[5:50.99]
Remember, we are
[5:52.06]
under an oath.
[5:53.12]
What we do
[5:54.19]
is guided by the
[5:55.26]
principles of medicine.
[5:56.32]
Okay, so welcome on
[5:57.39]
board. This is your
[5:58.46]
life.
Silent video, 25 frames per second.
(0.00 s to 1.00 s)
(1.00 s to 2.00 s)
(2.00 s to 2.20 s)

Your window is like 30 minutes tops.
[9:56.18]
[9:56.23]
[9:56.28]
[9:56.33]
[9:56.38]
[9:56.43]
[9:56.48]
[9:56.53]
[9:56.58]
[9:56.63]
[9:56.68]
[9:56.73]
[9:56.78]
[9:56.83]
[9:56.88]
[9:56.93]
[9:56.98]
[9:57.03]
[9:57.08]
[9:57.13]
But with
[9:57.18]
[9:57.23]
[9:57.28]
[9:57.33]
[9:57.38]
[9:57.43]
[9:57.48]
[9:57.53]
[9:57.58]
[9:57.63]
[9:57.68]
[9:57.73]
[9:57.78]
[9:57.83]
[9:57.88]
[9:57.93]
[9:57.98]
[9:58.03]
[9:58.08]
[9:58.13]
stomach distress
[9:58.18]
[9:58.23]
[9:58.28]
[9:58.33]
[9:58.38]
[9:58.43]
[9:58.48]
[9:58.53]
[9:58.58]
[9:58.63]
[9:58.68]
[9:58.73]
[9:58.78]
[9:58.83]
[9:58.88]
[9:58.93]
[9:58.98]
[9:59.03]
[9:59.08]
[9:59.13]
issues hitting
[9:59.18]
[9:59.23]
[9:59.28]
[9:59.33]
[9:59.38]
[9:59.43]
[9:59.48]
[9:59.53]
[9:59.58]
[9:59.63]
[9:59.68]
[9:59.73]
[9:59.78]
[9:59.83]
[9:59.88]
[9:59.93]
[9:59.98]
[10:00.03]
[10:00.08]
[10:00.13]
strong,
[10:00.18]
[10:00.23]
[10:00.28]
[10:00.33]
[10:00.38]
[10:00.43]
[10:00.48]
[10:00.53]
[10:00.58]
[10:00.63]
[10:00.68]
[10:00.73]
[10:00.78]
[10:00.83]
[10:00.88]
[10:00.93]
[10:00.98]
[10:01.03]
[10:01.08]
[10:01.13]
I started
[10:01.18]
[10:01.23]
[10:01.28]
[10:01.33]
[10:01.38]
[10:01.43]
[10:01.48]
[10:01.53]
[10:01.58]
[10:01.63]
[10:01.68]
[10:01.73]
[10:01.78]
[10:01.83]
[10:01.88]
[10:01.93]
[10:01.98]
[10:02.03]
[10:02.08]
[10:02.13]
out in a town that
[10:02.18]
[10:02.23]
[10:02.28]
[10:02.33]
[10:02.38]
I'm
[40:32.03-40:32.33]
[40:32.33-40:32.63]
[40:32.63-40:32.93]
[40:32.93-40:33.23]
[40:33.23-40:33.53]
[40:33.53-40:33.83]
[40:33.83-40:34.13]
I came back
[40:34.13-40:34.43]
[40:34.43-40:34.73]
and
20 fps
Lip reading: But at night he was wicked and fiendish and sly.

#### [Work to complete]
All of the records above are to be printed again exactly as they appear.

#### [Result for this exercise]
[5:50.99]
Remember, we are
[5:52.06]
under an oath.
[5:53.12]
What we do
[5:54.19]
is guided by the
[5:55.26]
principles of medicine.
[5:56.32]
Okay, so welcome on
[5:57.39]
board. This is your
[5:58.46]
life.
Silent video, 25 frames per second.
(0.00 s to 1.00 s)
(1.00 s to 2.00 s)
(2.00 s to 2.20 s)

Your window is like 30 minutes tops.
[9:56.18]
[9:56.23]
[9:56.28]
[9:56.33]
[9:56.38]
[9:56.43]
[9:56.48]
[9:56.53]
[9:56.58]
[9:56.63]
[9:56.68]
[9:56.73]
[9:56.78]
[9:56.83]
[9:56.88]
[9:56.93]
[9:56.98]
[9:57.03]
[9:57.08]
[9:57.13]
But with
[9:57.18]
[9:57.23]
[9:57.28]
[9:57.33]
[9:57.38]
[9:57.43]
[9:57.48]
[9:57.53]
[9:57.58]
[9:57.63]
[9:57.68]
[9:57.73]
[9:57.78]
[9:57.83]
[9:57.88]
[9:57.93]
[9:57.98]
[9:58.03]
[9:58.08]
[9:58.13]
stomach distress
[9:58.18]
[9:58.23]
[9:58.28]
[9:58.33]
[9:58.38]
[9:58.43]
[9:58.48]
[9:58.53]
[9:58.58]
[9:58.63]
[9:58.68]
[9:58.73]
[9:58.78]
[9:58.83]
[9:58.88]
[9:58.93]
[9:58.98]
[9:59.03]
[9:59.08]
[9:59.13]
issues hitting
[9:59.18]
[9:59.23]
[9:59.28]
[9:59.33]
[9:59.38]
[9:59.43]
[9:59.48]
[9:59.53]
[9:59.58]
[9:59.63]
[9:59.68]
[9:59.73]
[9:59.78]
[9:59.83]
[9:59.88]
[9:59.93]
[9:59.98]
[10:00.03]
[10:00.08]
[10:00.13]
strong,
[10:00.18]
[10:00.23]
[10:00.28]
[10:00.33]
[10:00.38]
[10:00.43]
[10:00.48]
[10:00.53]
[10:00.58]
[10:00.63]
[10:00.68]
[10:00.73]
[10:00.78]
[10:00.83]
[10:00.88]
[10:00.93]
[10:00.98]
[10:01.03]
[10:01.08]
[10:01.13]
I started
[10:01.18]
[10:01.23]
[10:01.28]
[10:01.33]
[10:01.38]
[10:01.43]
[10:01.48]
[10:01.53]
[10:01.58]
[10:01.63]
[10:01.68]
[10:01.73]
[10:01.78]
[10:01.83]
[10:01.88]
[10:01.93]
[10:01.98]
[10:02.03]
[10:02.08]
[10:02.13]
out in a town that
[10:02.18]
[10:02.23]
[10:02.28]
[10:02.33]
[10:02.38]
I'm
[40:32.03-40:32.33]
[40:32.33-40:32.63]
[40:32.63-40:32.93]
[40:32.93-40:33.23]
[40:33.23-40:33.53]
[40:33.53-40:33.83]
[40:33.83-40:34.13]
I came back
[40:34.13-40:34.43]
[40:34.43-40:34.73]
and
20 fps
Lip reading: But at night he was wicked and fiendish and sly.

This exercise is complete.